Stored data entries
##########

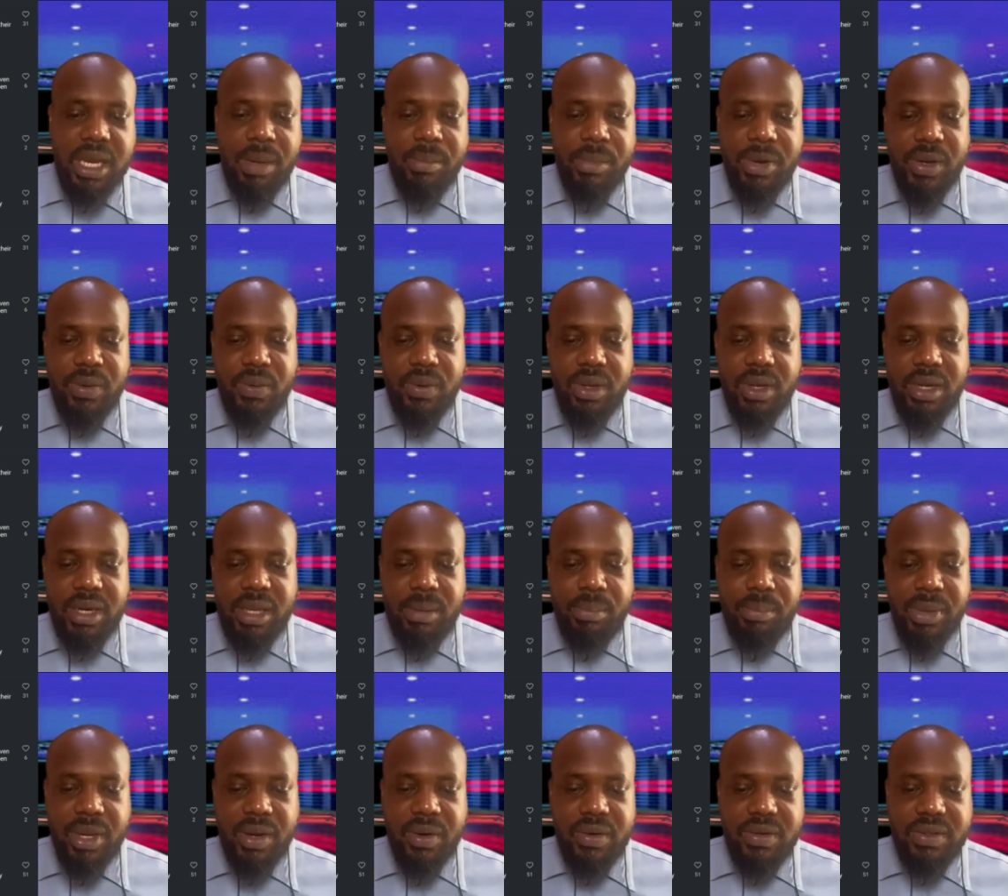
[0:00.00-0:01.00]
Manuel
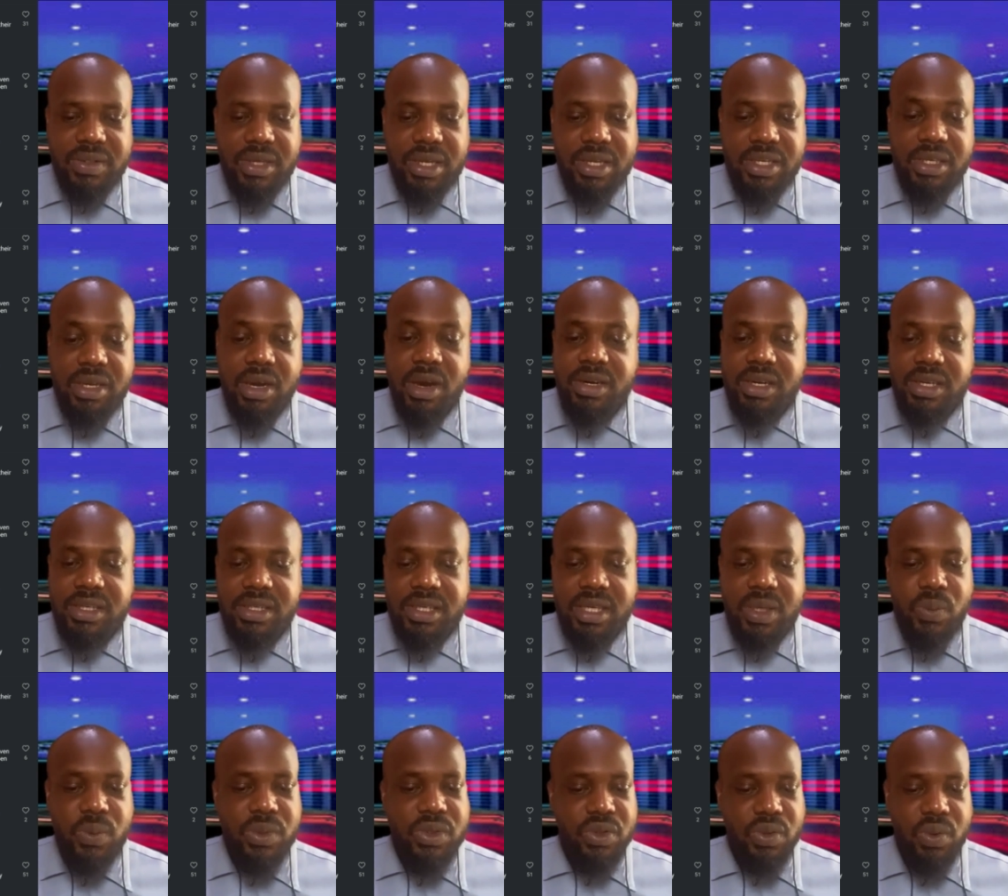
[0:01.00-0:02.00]
Emperor says,
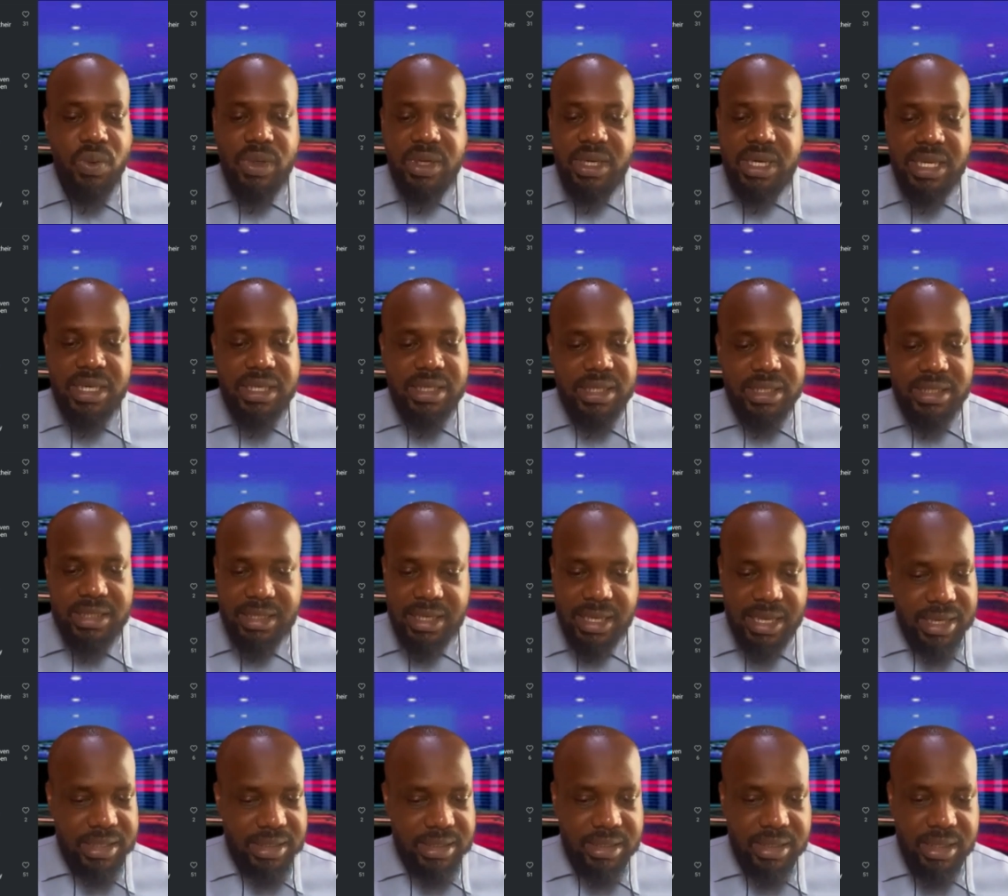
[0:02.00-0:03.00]
honestly, we don't need this
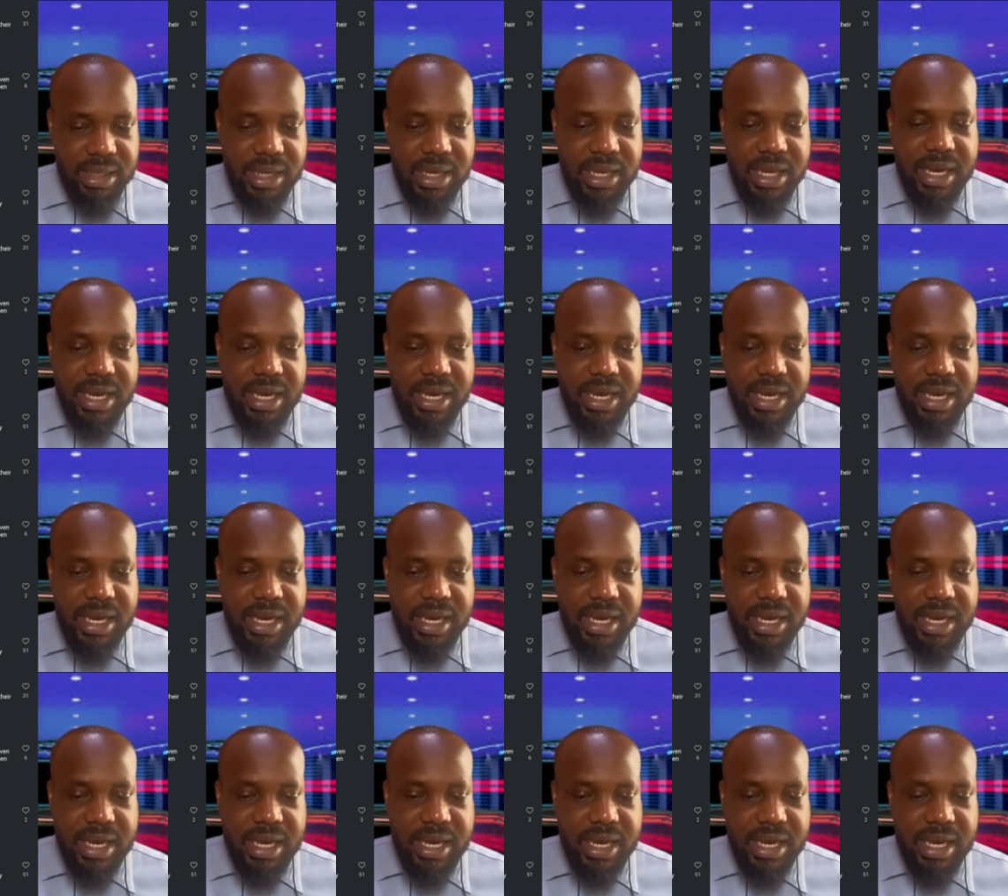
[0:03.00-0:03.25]
yet.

##########

Exercise brief: Without including the pictures, return each record above exactly as it stands.

Solved exercise:
[0:00.00-0:01.00]
Manuel
[0:01.00-0:02.00]
Emperor says,
[0:02.00-0:03.00]
honestly, we don't need this
[0:03.00-0:03.25]
yet.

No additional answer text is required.